According to Village Clerk/Treasurer Betty Novy, it has long been a complaint that some residents living in the village's downtown area are ineligible for carrier delivery. David Brown, owner of River Springs apartment complex, 300 E. Spring St., most recently brought forth a complaint requesting that his tenants be served.
“He considers (P.O. boxes) a hardship for his tenants, and for him trying to reach his tenants’ P.O. boxes,” Novy said.
Brown said that often, when a resident moves into his building, they do not tell him their P.O. box number, so he has no way to contact them should he need to serve notices. The U.S. Postal Service cannot legally reveal someone’s P.O. box number.

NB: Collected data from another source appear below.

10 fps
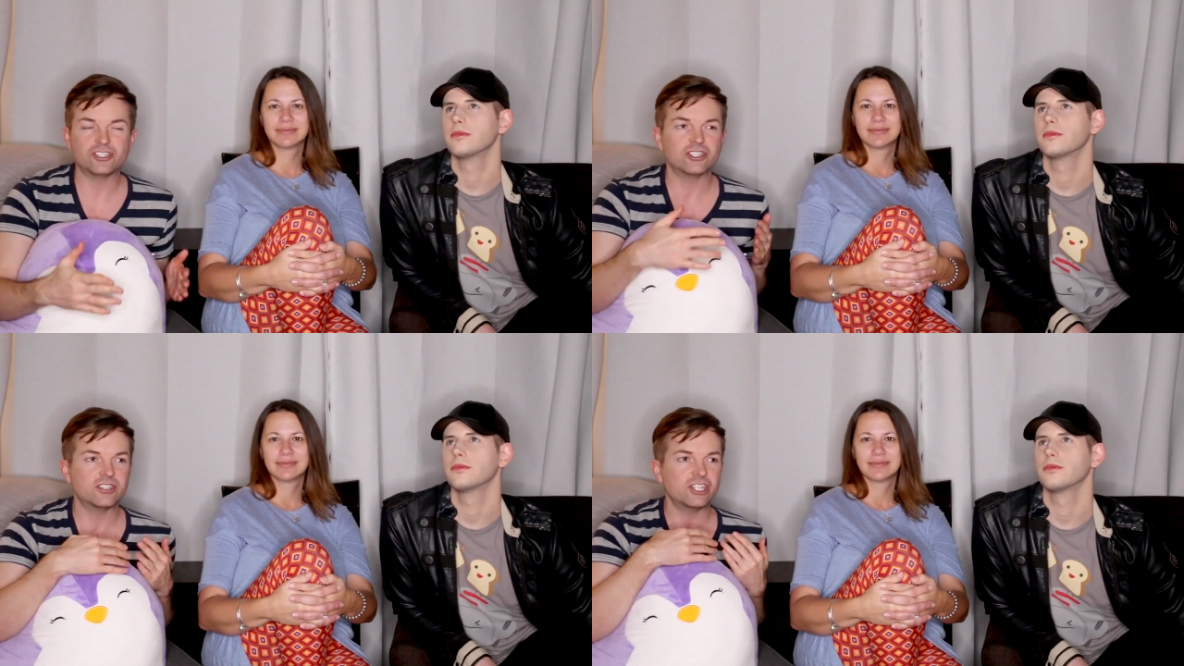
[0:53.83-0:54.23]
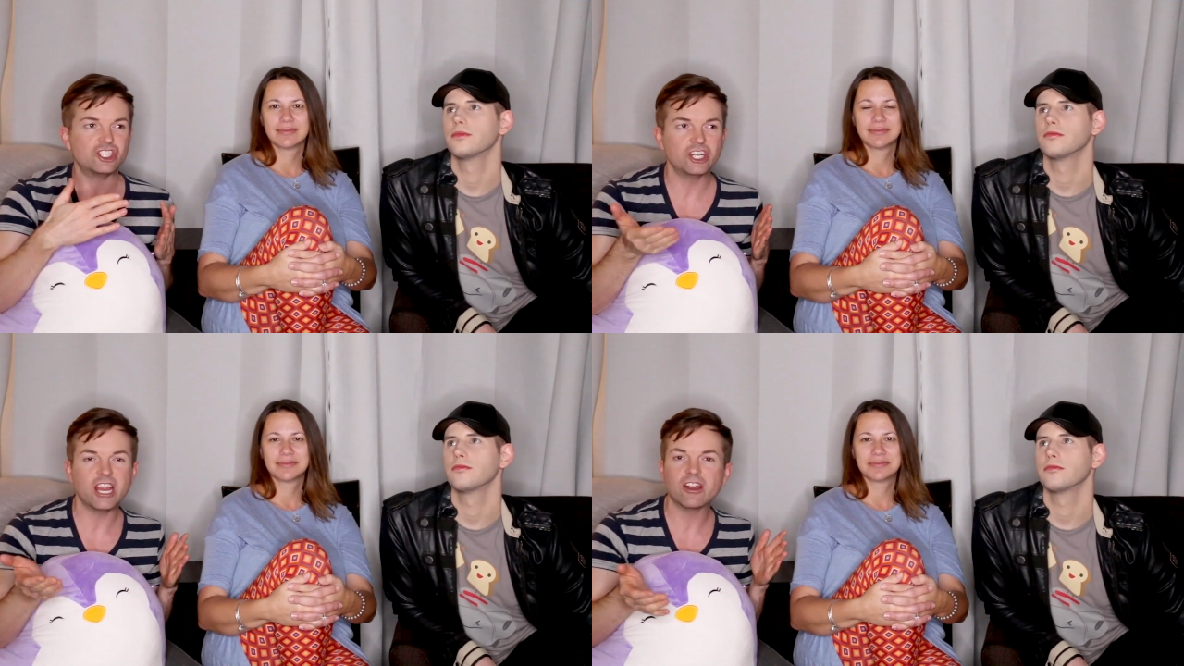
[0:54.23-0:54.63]
Speaker 1: just
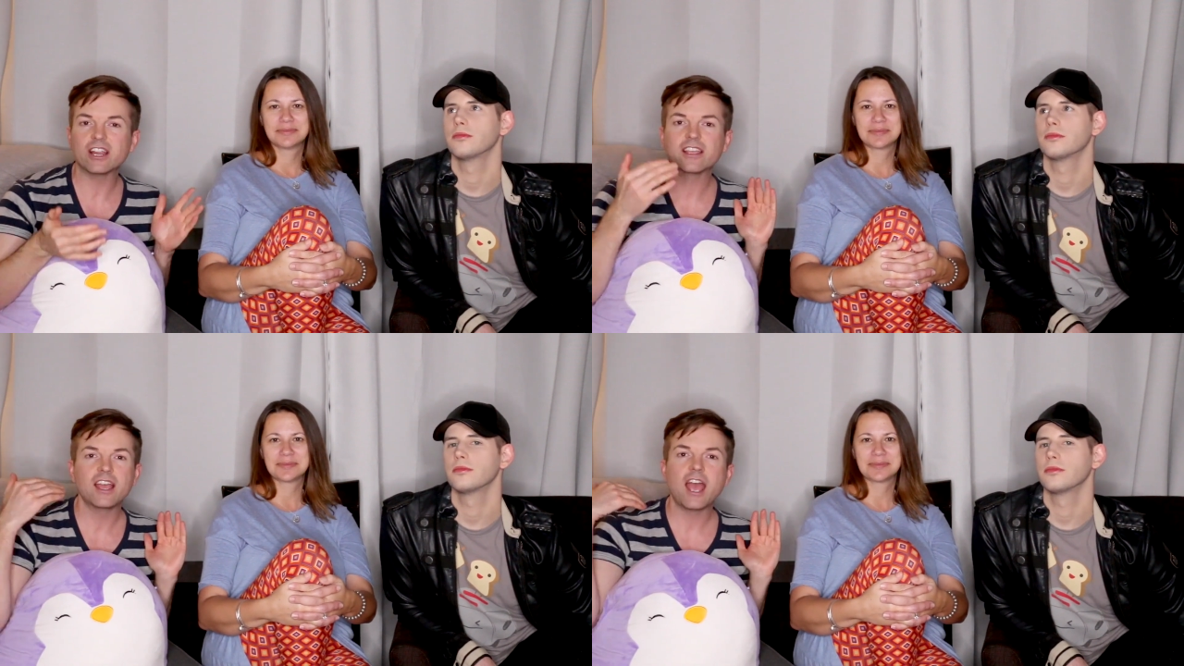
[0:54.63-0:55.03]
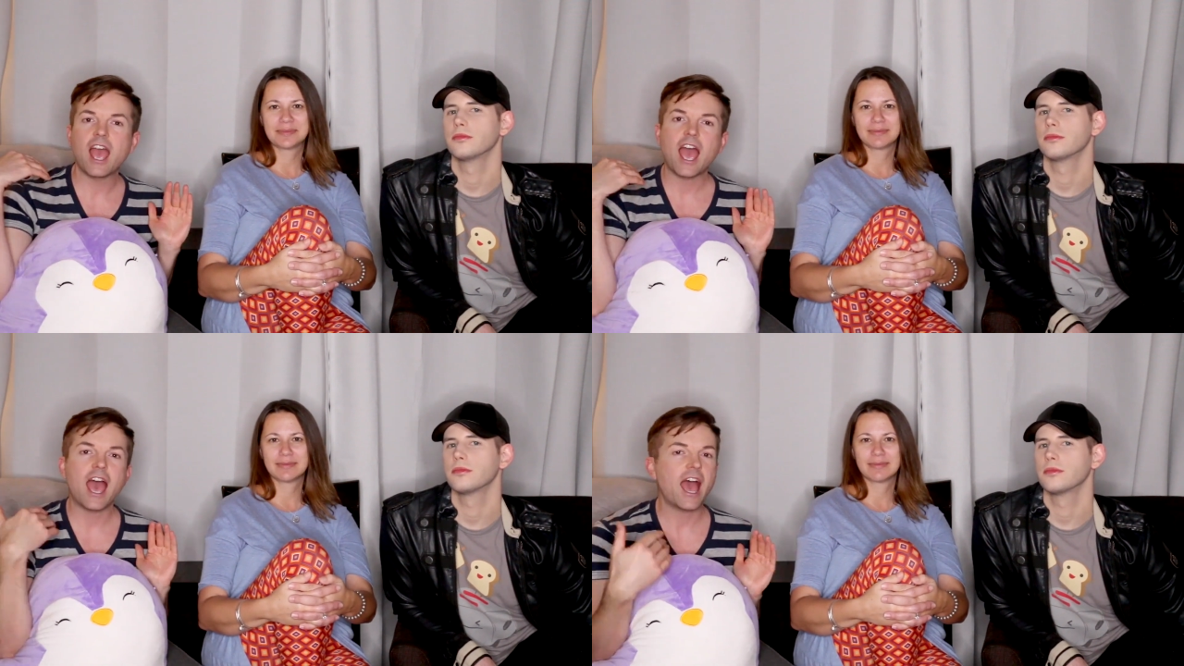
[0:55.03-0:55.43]
the generic,
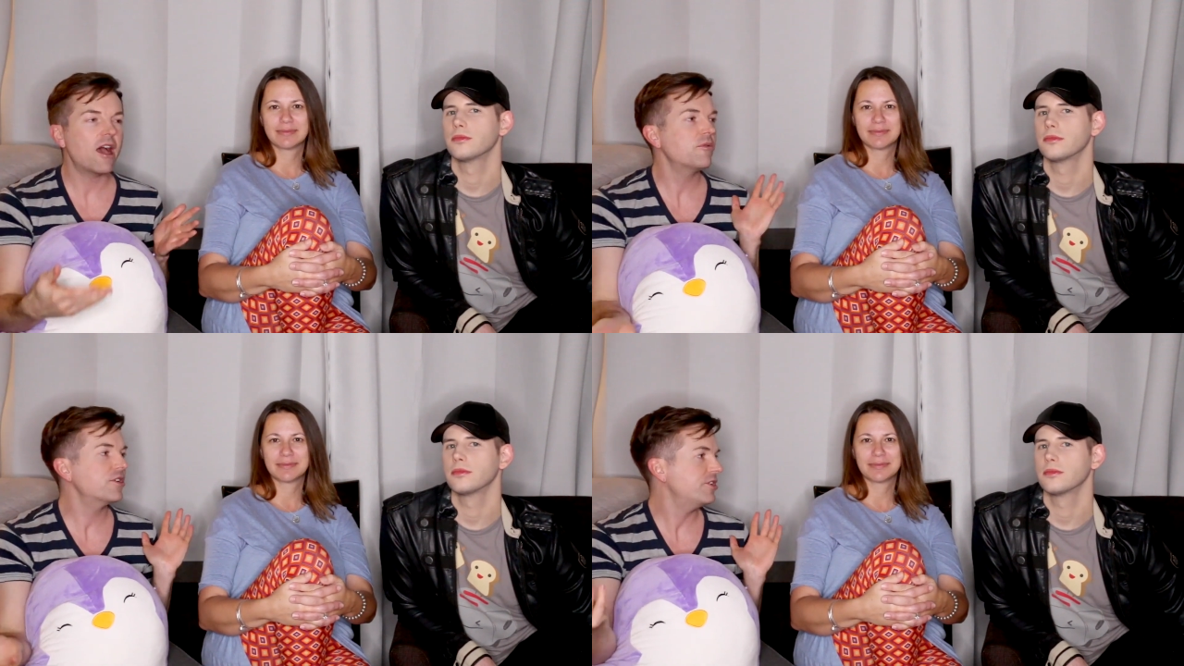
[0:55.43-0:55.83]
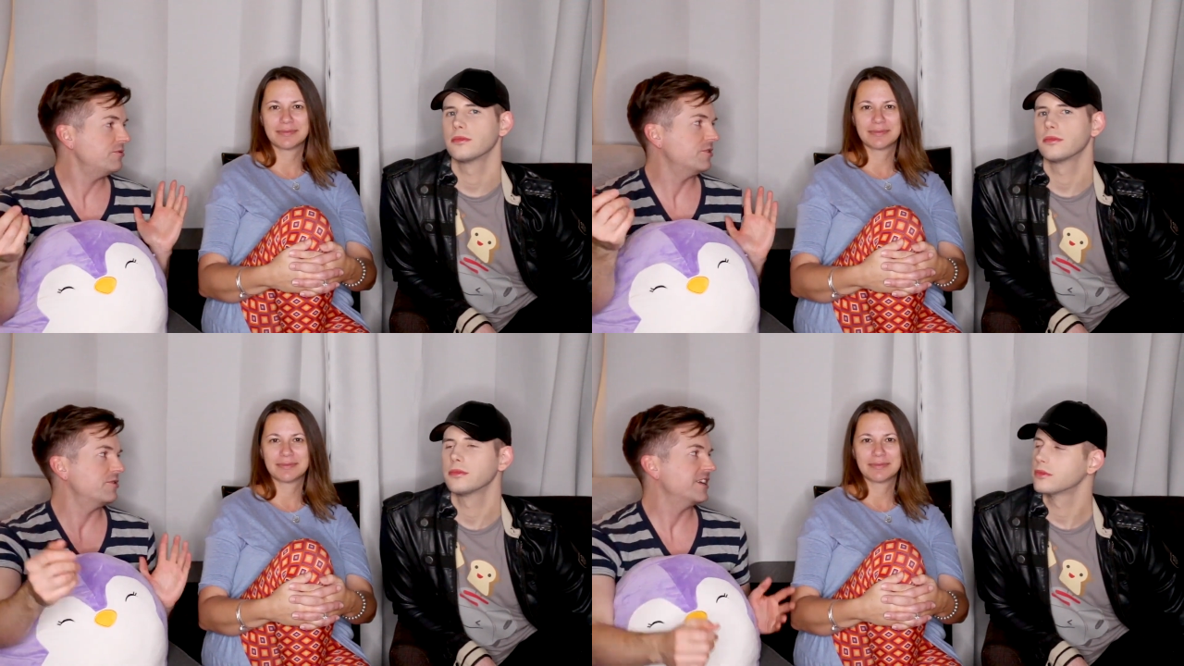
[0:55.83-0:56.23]
how are you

And even when he is able to contact them, P.O. box access hours at the Rochester Post Office, 208 W. Main St., are only from 8 a.m. to 4:45 p.m. on weekdays and 8 a.m. to 10 a.m. on Saturdays and those hours do not jell with some tenants’ work schedules.
“I lose tenants over that because they say it’s primitive,” Brown said. “I lose tenants; I can’t contact my tenants. It’s an unworkable situation.”
The Postal Service denied Brown’s request for carrier delivery service because, officials said, the 29-unit River Springs complex is too close to the post office at only one-third of a mile away. However, Brown said he also manages two duplexes that do receive carrier delivery on Stephanie Street, which is only about a 10th of a mile further away.
Because of the denial, Brown brought his request to the Village Board, which on Monday moved to request U.S. Postal Service carrier delivery service for the complex.